Cost Tracking — Knowing What Your Memory Costs
Per-request token counting, model-level cost breakdowns, and why visibility changes behavior.
Cost Tracking: Knowing What Your Memory Costs
Every time Local Brain captures a thought, it makes two AI API calls: one for embedding (converting text to a vector) and one for metadata extraction (classifying the thought into type, topics, and people). Every search makes one embedding call. These calls cost money. Not much — a few cents per day at typical usage — but the costs are real and they accumulate.
The cost tracking system exists because a tool you can't budget for is a tool you'll eventually turn off.
How It Works
Every API call goes through a wrapper that captures the response's usage field — the token counts that OpenAI-compatible and Anthropic APIs return with every response. The wrapper extracts prompt tokens, completion tokens, and the model name, then estimates cost using a built-in rate table.
The rate table covers common models:
text-embedding-3-small: $0.02 per 1M input tokensgpt-4o-mini: $0.15 input / $0.60 output per 1M tokensgpt-4o: $2.50 input / $10.00 output per 1M tokensclaude-haiku-4-5: $0.80 input / $4.00 output per 1M tokensclaude-sonnet-4-5: $3.00 input / $15.00 output per 1M tokens
Each usage record is stored in the api_usage table with: user ID, operation name (embedding, embedding:search, metadata), model, token counts, estimated cost, and timestamp.
What You Can See
The usage_stats MCP tool returns:
- Total cost for the requested period
- Total API calls
- Prompt and completion token counts
- Breakdown by operation (how much does search cost vs. capture?)
- Breakdown by model (what's the chat model costing you?)
- Daily trend (is usage growing?)
The admin panel shows the same data with filtering by user and time range.
Why This Matters
The default configuration — text-embedding-3-small for embeddings and gpt-4o-mini for metadata — costs roughly $0.001 per captured thought and $0.0002 per search. At 20 thoughts per day with 10 searches, that's about $0.03/day or roughly $1/month.
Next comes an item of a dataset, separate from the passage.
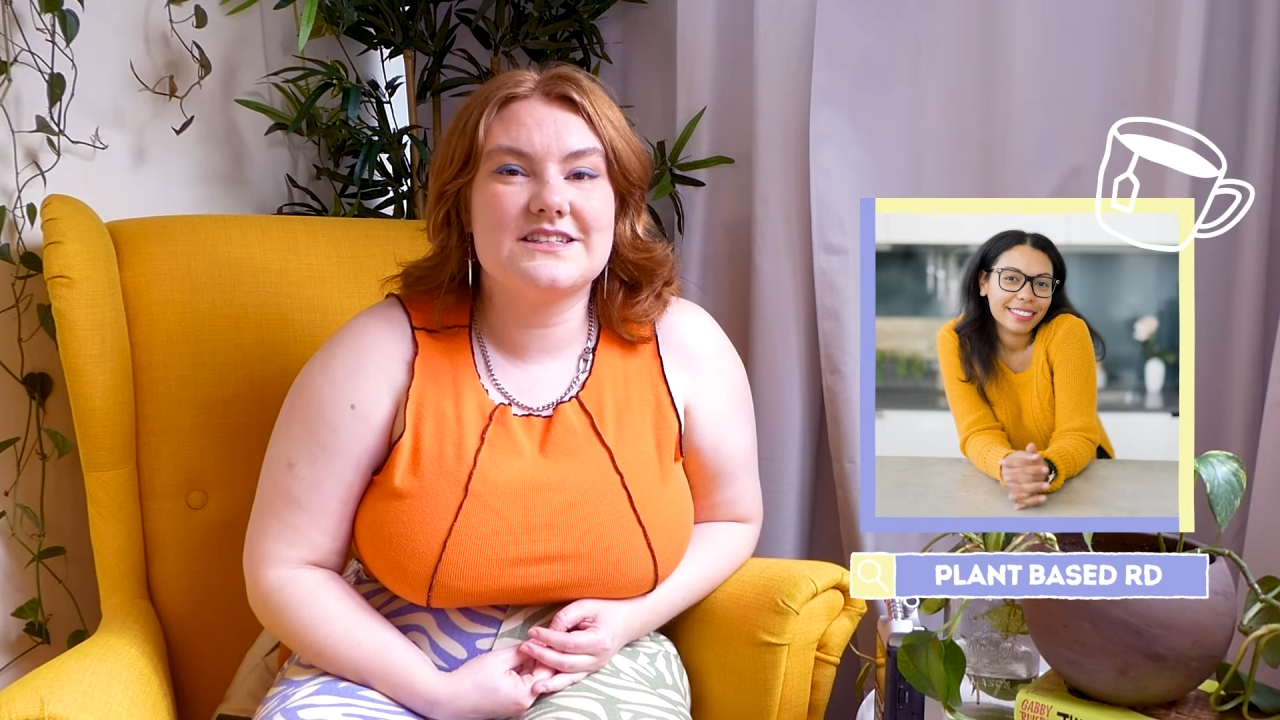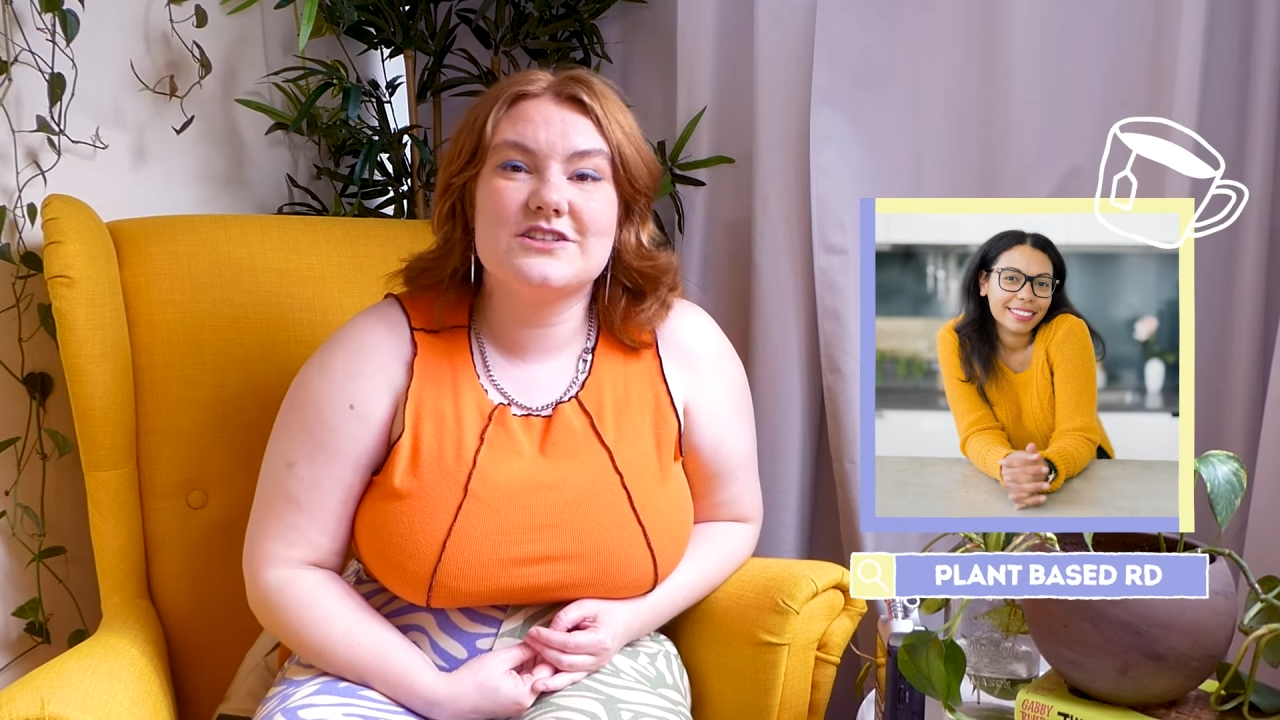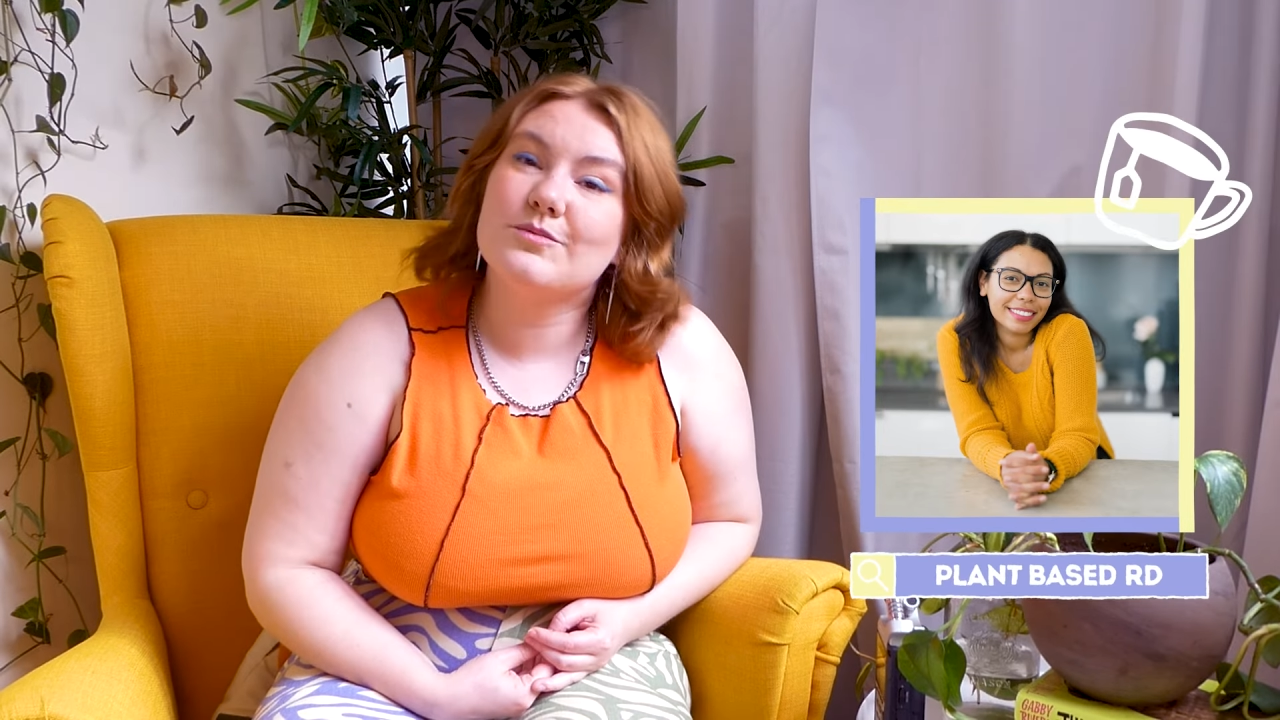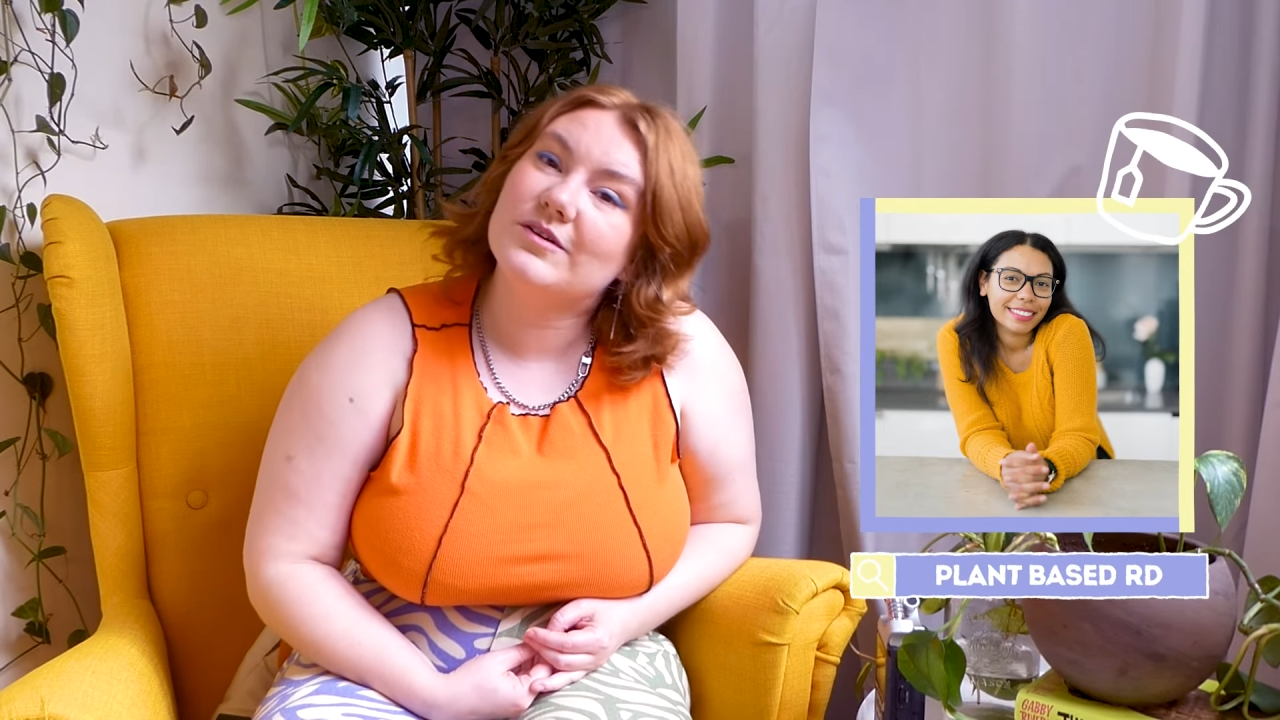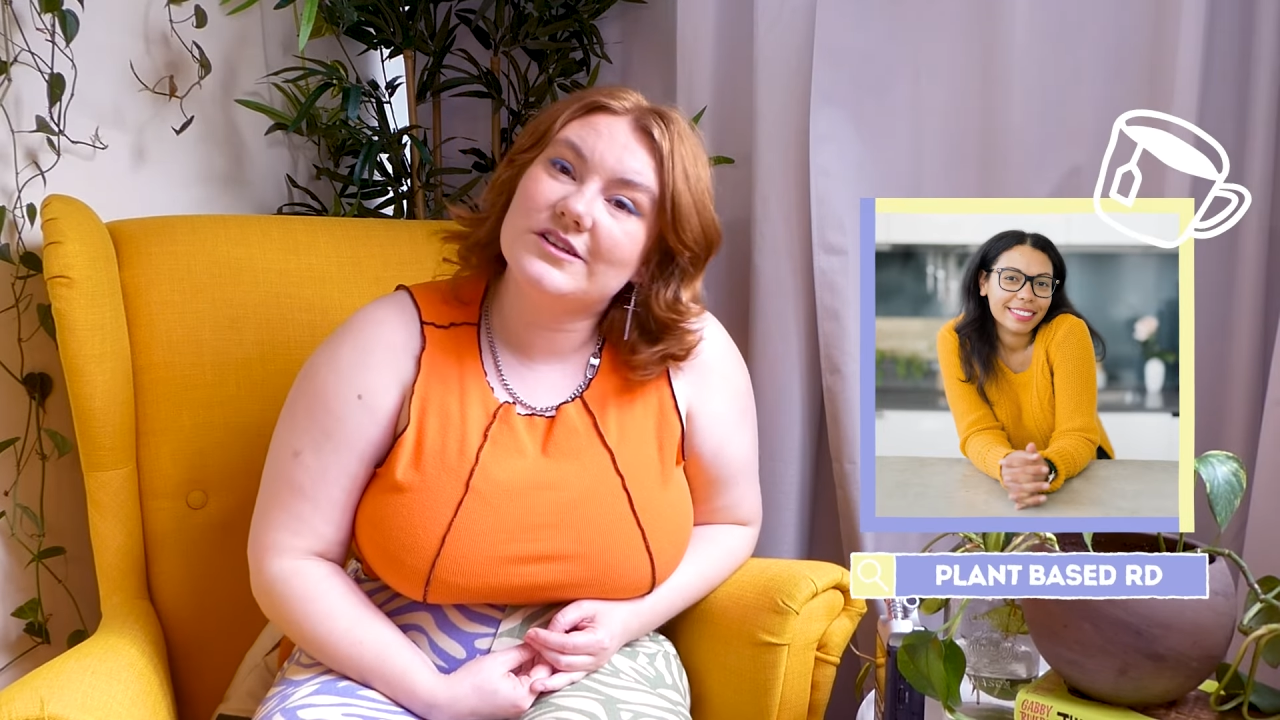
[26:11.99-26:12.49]

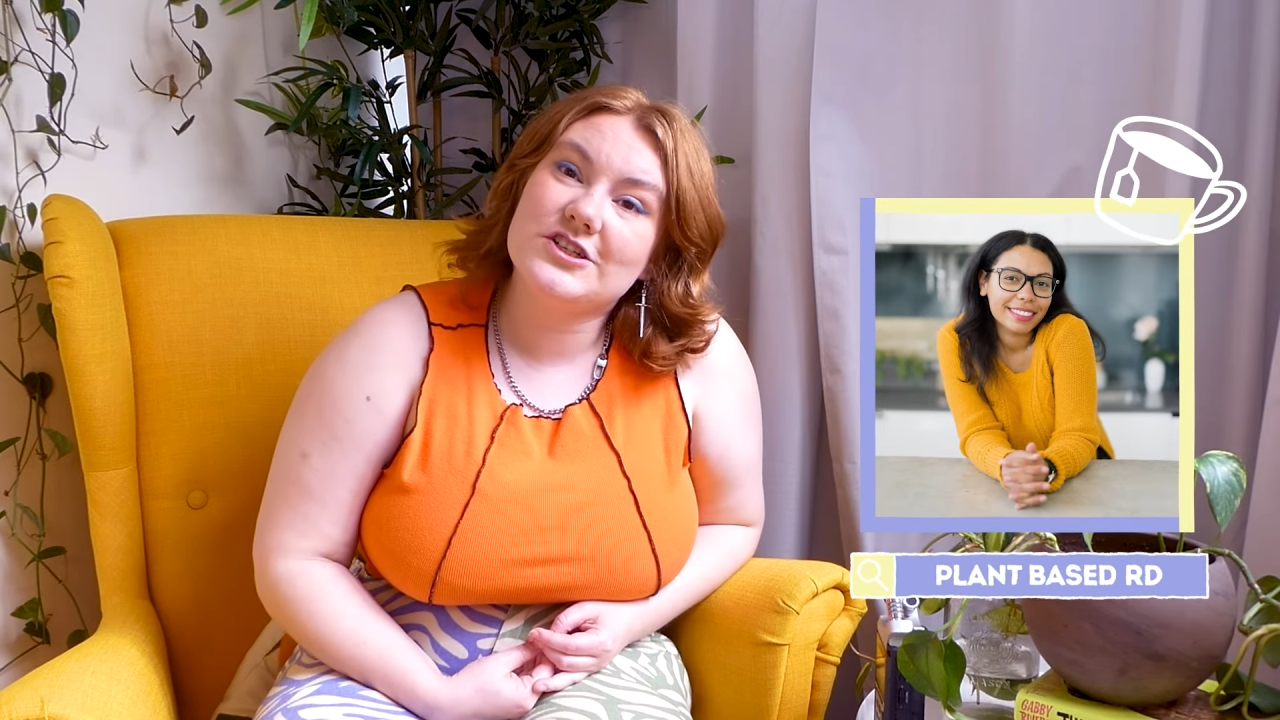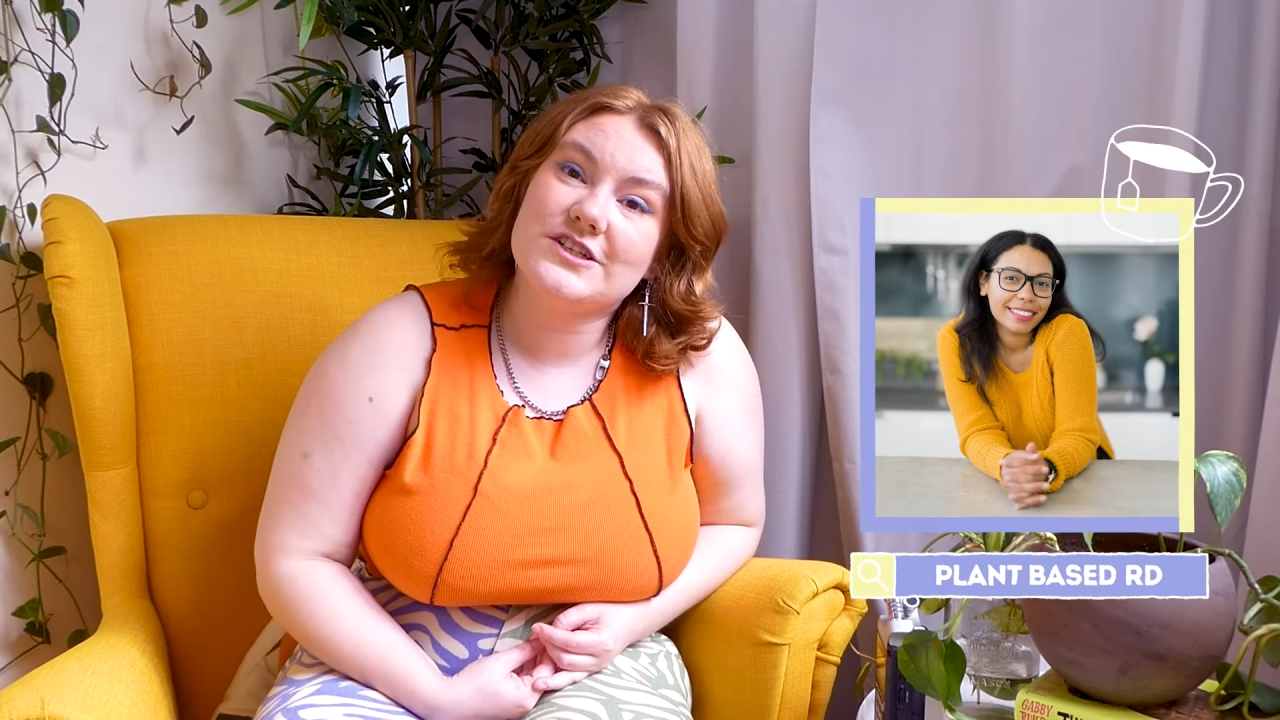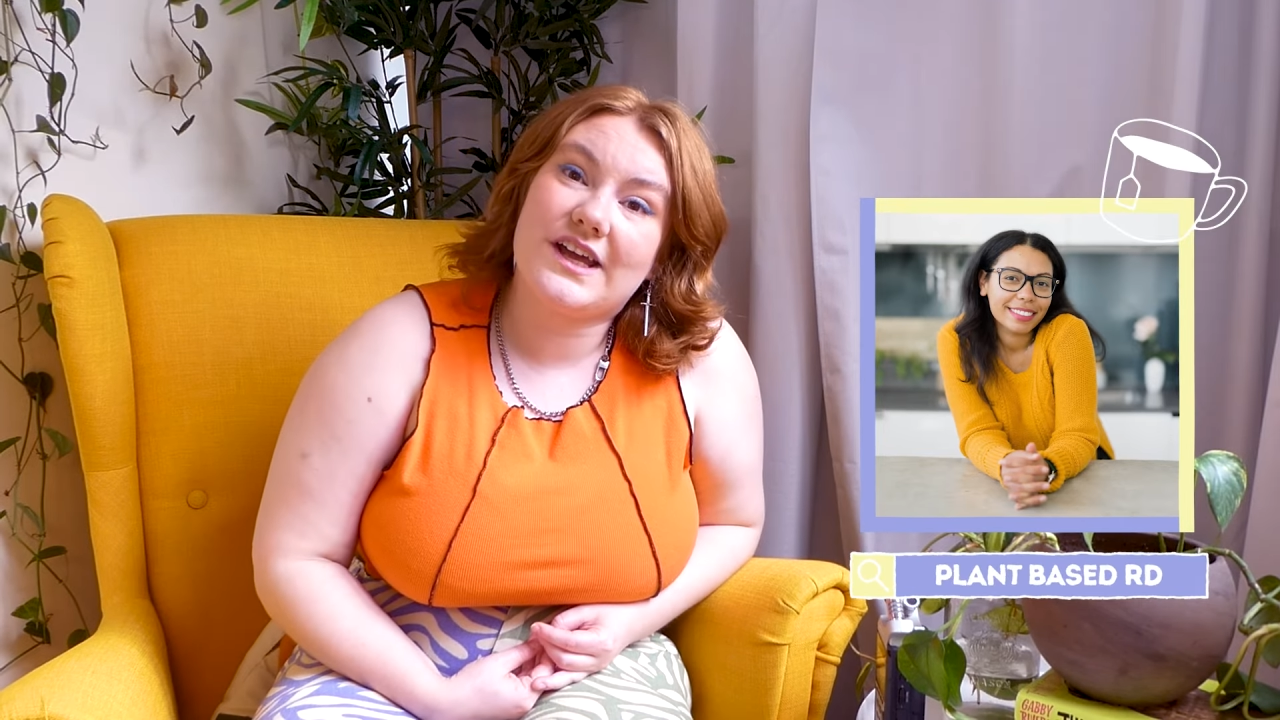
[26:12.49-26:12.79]
super delicious.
But if someone switches to gpt-4o for metadata extraction (maybe wanting higher-quality topic classification), costs jump 16x. Or if an import job processes 500 thoughts without the user realizing each one makes two API calls, the bill arrives as a surprise.
Cost visibility prevents surprise bills. It also lets you make informed decisions: is the quality improvement from a better model worth the cost increase? The system gives you the data to answer that question instead of guessing.
The Broader Skill
Cost tracking in Local Brain demonstrates a general principle for AI systems: every AI call has a price, and that price varies dramatically by model, by operation, and by usage pattern. A system that hides those costs from the user is a system that can't be trusted at scale. Token economics isn't just about optimization — it's about building systems where the person paying the bill can see what they're paying for.